## Directions for this task
Write every entry out again, exactly as given.

=== Source material ===

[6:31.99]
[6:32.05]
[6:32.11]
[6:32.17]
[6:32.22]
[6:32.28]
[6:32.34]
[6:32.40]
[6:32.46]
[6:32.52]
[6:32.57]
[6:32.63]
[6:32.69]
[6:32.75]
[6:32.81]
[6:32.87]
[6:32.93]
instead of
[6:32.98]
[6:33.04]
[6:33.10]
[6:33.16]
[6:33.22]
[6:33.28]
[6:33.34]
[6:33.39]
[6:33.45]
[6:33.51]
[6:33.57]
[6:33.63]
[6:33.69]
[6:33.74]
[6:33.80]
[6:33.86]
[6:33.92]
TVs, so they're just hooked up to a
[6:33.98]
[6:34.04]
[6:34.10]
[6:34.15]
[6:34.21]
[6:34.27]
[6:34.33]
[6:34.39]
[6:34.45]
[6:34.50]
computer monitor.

===

## Result for this task
[6:31.99]
[6:32.05]
[6:32.11]
[6:32.17]
[6:32.22]
[6:32.28]
[6:32.34]
[6:32.40]
[6:32.46]
[6:32.52]
[6:32.57]
[6:32.63]
[6:32.69]
[6:32.75]
[6:32.81]
[6:32.87]
[6:32.93]
instead of
[6:32.98]
[6:33.04]
[6:33.10]
[6:33.16]
[6:33.22]
[6:33.28]
[6:33.34]
[6:33.39]
[6:33.45]
[6:33.51]
[6:33.57]
[6:33.63]
[6:33.69]
[6:33.74]
[6:33.80]
[6:33.86]
[6:33.92]
TVs, so they're just hooked up to a
[6:33.98]
[6:34.04]
[6:34.10]
[6:34.15]
[6:34.21]
[6:34.27]
[6:34.33]
[6:34.39]
[6:34.45]
[6:34.50]
computer monitor.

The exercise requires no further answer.